EXERCISE DESCRIPTION> Begin at the line below that has "[0:07.34-0:08.24]" and stop after the line that has "What the speaker says: Nobody speaks.". Please restate only those lines, word for word.

DATA FOR THIS EXERCISE>
____________________

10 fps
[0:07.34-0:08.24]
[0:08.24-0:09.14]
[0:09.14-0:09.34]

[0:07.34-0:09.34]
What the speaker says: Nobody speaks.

____________________

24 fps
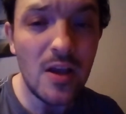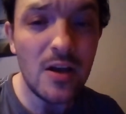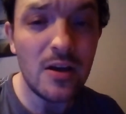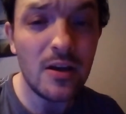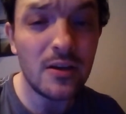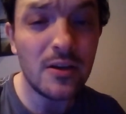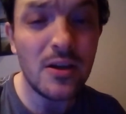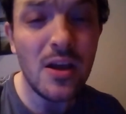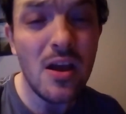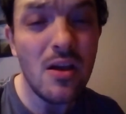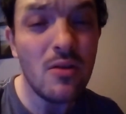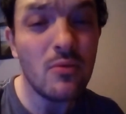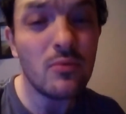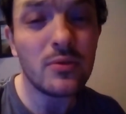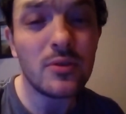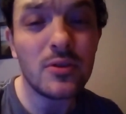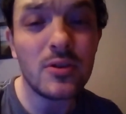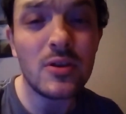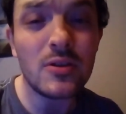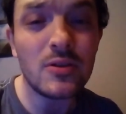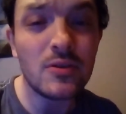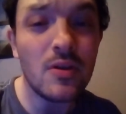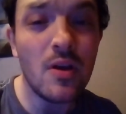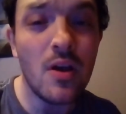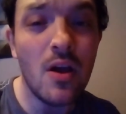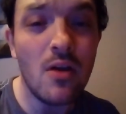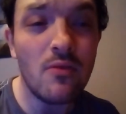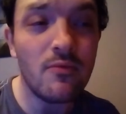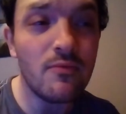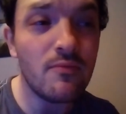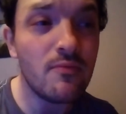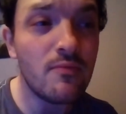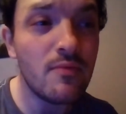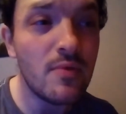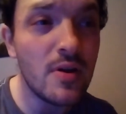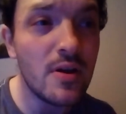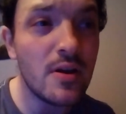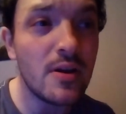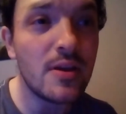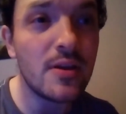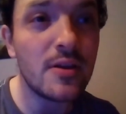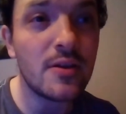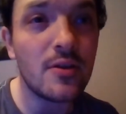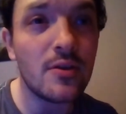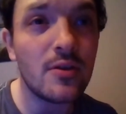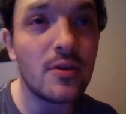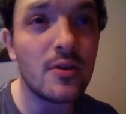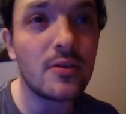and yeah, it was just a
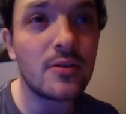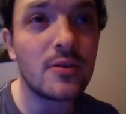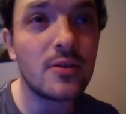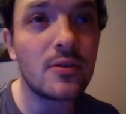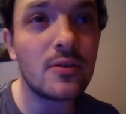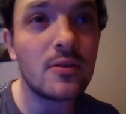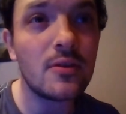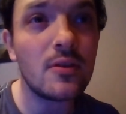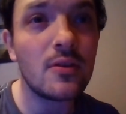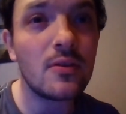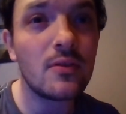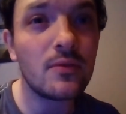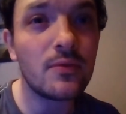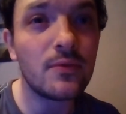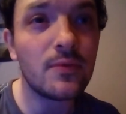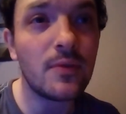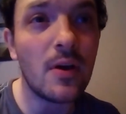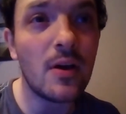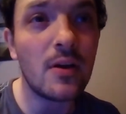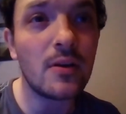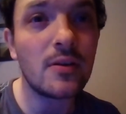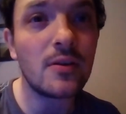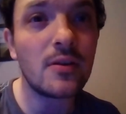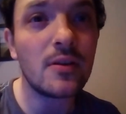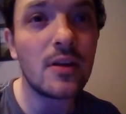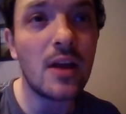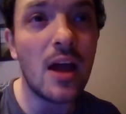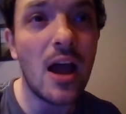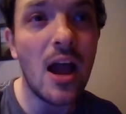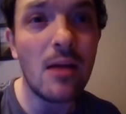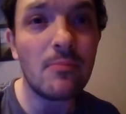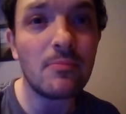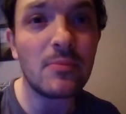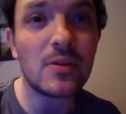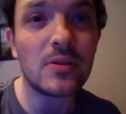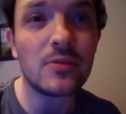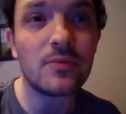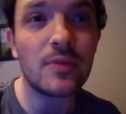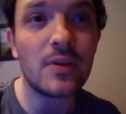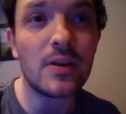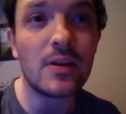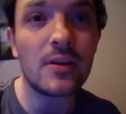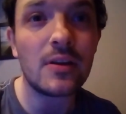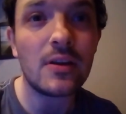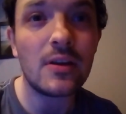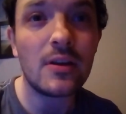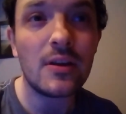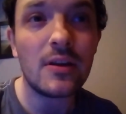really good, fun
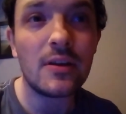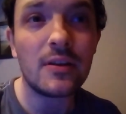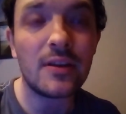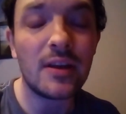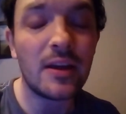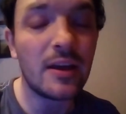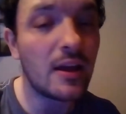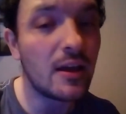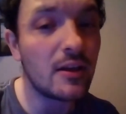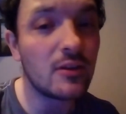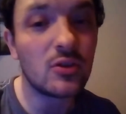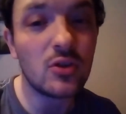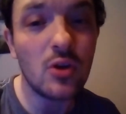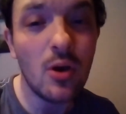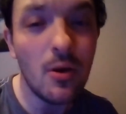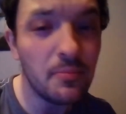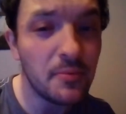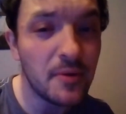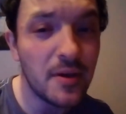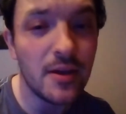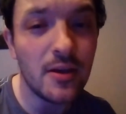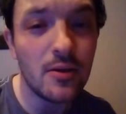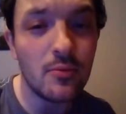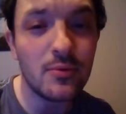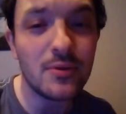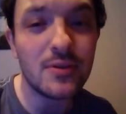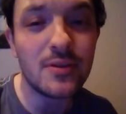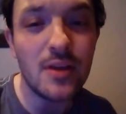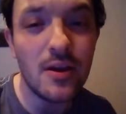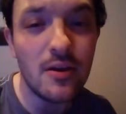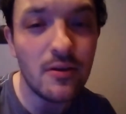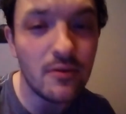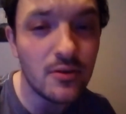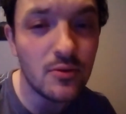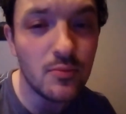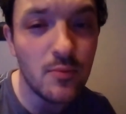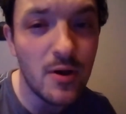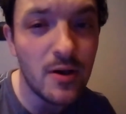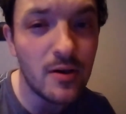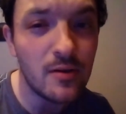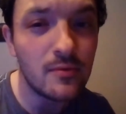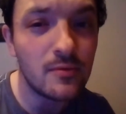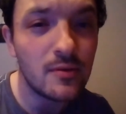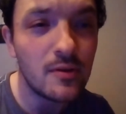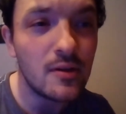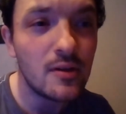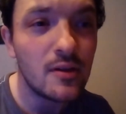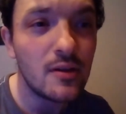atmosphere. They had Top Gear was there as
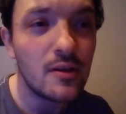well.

____________________

RESPONSE TO THIS EXERCISE>
[0:07.34-0:08.24]
[0:08.24-0:09.14]
[0:09.14-0:09.34]

[0:07.34-0:09.34]
What the speaker says: Nobody speaks.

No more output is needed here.